- Exercise prompt -
Only one stretch of the records below is wanted: the lines from the one holding "(1266.40 s)" through the one holding "(1267.49 s)". Return it exactly, both ends included.

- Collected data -
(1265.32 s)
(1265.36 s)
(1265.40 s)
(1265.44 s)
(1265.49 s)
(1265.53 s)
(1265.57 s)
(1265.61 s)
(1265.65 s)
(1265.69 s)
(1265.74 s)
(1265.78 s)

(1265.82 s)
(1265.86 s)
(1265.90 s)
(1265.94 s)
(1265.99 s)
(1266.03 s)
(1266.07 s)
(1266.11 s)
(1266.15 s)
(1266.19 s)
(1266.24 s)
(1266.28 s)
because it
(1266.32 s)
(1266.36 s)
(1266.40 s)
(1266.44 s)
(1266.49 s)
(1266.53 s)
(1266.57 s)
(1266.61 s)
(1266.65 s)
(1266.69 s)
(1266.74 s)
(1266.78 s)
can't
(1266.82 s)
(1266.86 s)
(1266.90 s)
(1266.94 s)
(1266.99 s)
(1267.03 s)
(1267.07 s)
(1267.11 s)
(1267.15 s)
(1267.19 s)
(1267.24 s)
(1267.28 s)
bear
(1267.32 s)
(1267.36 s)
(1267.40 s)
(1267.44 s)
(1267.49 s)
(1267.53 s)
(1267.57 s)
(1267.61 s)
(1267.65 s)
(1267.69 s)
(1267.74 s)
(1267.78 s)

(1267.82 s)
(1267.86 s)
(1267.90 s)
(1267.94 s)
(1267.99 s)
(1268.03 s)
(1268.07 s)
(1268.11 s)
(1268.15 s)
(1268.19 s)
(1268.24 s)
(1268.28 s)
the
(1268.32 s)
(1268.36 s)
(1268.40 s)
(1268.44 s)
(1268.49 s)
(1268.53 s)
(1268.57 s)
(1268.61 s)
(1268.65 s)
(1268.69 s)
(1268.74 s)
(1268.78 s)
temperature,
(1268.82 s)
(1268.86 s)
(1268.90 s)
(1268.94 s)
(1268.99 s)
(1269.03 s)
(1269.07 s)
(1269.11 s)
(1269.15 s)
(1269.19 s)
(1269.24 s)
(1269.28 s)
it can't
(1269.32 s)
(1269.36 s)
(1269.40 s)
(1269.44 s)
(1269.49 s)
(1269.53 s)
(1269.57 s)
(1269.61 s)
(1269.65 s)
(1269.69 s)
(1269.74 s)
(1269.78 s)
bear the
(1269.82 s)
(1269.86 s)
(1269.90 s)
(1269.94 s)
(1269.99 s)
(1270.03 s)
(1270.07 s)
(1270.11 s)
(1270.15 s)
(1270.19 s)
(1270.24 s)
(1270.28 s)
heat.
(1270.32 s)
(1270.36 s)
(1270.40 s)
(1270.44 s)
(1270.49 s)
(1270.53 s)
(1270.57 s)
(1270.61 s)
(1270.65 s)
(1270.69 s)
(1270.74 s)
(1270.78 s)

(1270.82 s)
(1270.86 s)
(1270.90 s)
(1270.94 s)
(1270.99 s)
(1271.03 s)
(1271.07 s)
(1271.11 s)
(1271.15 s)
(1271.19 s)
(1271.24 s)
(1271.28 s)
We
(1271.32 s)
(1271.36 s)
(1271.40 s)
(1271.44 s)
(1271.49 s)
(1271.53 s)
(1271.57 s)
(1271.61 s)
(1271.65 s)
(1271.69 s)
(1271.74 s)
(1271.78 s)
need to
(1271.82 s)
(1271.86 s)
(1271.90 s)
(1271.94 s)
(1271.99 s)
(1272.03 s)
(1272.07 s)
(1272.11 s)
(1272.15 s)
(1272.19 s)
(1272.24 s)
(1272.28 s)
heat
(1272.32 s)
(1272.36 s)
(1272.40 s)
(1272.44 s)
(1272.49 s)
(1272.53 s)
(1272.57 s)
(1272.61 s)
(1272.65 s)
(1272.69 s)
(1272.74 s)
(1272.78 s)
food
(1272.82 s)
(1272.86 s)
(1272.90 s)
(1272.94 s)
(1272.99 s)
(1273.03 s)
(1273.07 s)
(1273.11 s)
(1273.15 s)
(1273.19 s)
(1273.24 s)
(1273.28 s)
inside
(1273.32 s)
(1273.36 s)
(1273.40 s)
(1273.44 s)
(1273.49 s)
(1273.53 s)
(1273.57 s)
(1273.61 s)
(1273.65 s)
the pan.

- Solution to this exercise -
(1266.40 s)
(1266.44 s)
(1266.49 s)
(1266.53 s)
(1266.57 s)
(1266.61 s)
(1266.65 s)
(1266.69 s)
(1266.74 s)
(1266.78 s)
can't
(1266.82 s)
(1266.86 s)
(1266.90 s)
(1266.94 s)
(1266.99 s)
(1267.03 s)
(1267.07 s)
(1267.11 s)
(1267.15 s)
(1267.19 s)
(1267.24 s)
(1267.28 s)
bear
(1267.32 s)
(1267.36 s)
(1267.40 s)
(1267.44 s)
(1267.49 s)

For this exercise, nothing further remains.